Friday, August 27, 2010

The Death of Individualism?

I promised to talk about how Deleuze and Guattari's rhizome and Siemens' connectivism connect (pun intentional). I'll start with a quote from Matt Ridley's TED talk that was in my last post. Near the end of his talk (14:55), he sums his argument about the central role of trade and cooperation in advancing human culture when he says:
  • That's one of the reasons why I'm not interested in the debate about IQ … It's completely irrelevant. What's relevant to a society is how well people are communicating their ideas and how well they're cooperating, not how clever the individuals are. So we've created something called the collective brain. We're just the nodes in the network—we're just the neurons in this brain. It's the interchange of ideas—the meeting and mating of ideas between them—that is causing technological progress, incrementally, bit by bit, however bad things may happen.

Ridley is dismissing the usual emphasis in Western culture on the individual (IQ as a measurement of intellectual intelligence in a single, discrete individual) in favor of an emphasis on the network, or rhizome (how well people are … [connecting and] cooperating).

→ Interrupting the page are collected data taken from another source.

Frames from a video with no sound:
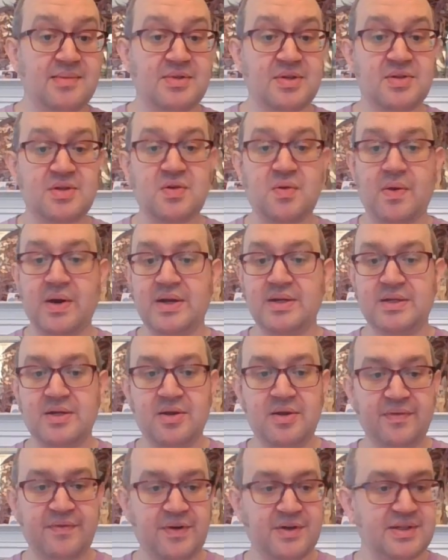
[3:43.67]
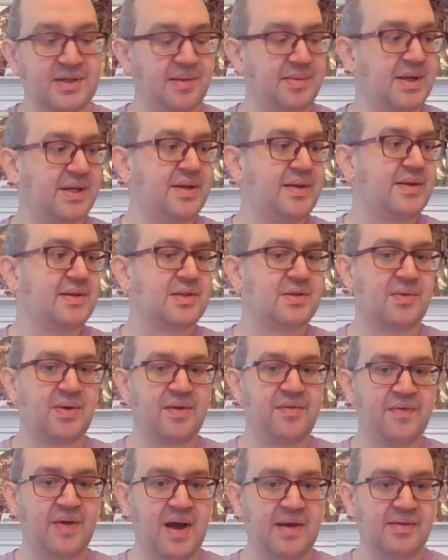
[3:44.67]
It was 22 the first time I did this,
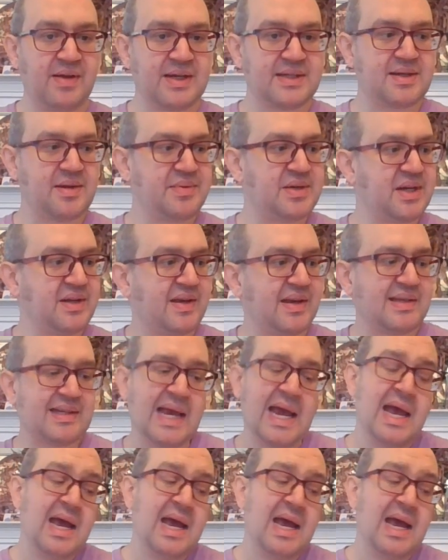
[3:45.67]
25 last time I did this.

This may very well be at the heart of connectivism, and I can easily connect it to my understanding of the rhizome.

When I point out this shift in a context such as a workshop with university faculty, I'm often asked if this is the end of Western Individualism. I don't think it is, but it is perhaps a rethinking of what individualism means. I believe that we have defined individualism atomistically, as something that is discrete, indivisible, stable, with an intrinsic essence and identity. We contrast this notion of individualism with group, in which the individual is lost, subsumed, made continuous with the whole, with only an extrinsic, shared essence and identity. Ridley could be interpreted as suggesting this very loss of individual identity when he says that "we're just the nodes in the network—we're just the neurons in this brain." I think his use of the somewhat pejorative and certainly limiting adverb just is unfortunate, as it implies that we are no more than an interchangeable part of some whole. I don't think this is what he means at all.

Rather, he captures his meaning earlier in his talk when he discusses the difference between Neanderthals and Homo Sapiens. In some ways, Neanderthals were more gifted than we: bigger, more powerful bodies, bigger brains. They were imaginative, intellectual creatures with language, art, religion, and tools, but for some reason, they did not develop commerce as we did: the interchange of ideas, tools, goods, and services that requires a marketplace and a degree of specialization. Commerce requires BOTH that we individualize into arrow-makers, axe-makers, farmers, etc. AND that we connect and collaborate in a market of some kind. In short, we must be completely individuals, completely in a group. At the same time, we must maintain our integrity as an individual, and we must find our place within a group. Our meaning depends on it.

Unfortunately, Western culture, especially the late American variety, has emphasized the individual at the expense of the network and created a false dichotomy: you are either an independent, discrete individual or a drone in a hive. No, this is wrong. It is not either/or; rather, it is both. You are an individual in a rhizome, and you work out the meaning of your life by the constant positioning, realignment, connecting and reconnecting of yourself with all the other selves in the rhizome. The rugged individualism of High Plains Drifter and Rambo may make for good movies, but it makes a very poor, dysfunctional myth for a culture.

Or for a school. Our educational systems are overwhelmingly informed with the myth of the individual. Our testing regimes, grading regimes, pedagogies, epistemologies, and learning theories are all based on the individual, ignoring the role of the network, or rhizome, in the creation and management of knowledge. From their different perspectives, both D&G's rhizomatics and Siemens' connectivism explore the shortcomings of this narrow focus on the individual. Connectivism, of course, focuses primarily on the shortcomings in education, while D&G take a broader, more philosophical approach, but both of them suggest that we risk confusion and misunderstanding when we ignore the dynamics of the rhizome when trying to explore and explain any slice of life, even education.

What pleases me most about Ridley's discussion of the Neanderthals is the implication that rhizomatic, network structures have been important to human progress long before the emergence of the Internet. George Siemens bills connectivism as a learning theory for the digital age. While I think the Internet, and all that technology associated with it, has highlighted the poverty of extreme individualism and has heightened the ways and the ease with which we can now interconnect, the Internet is but the latest iteration of the technologies humans have devised to heighten their ability to connect and collaborate.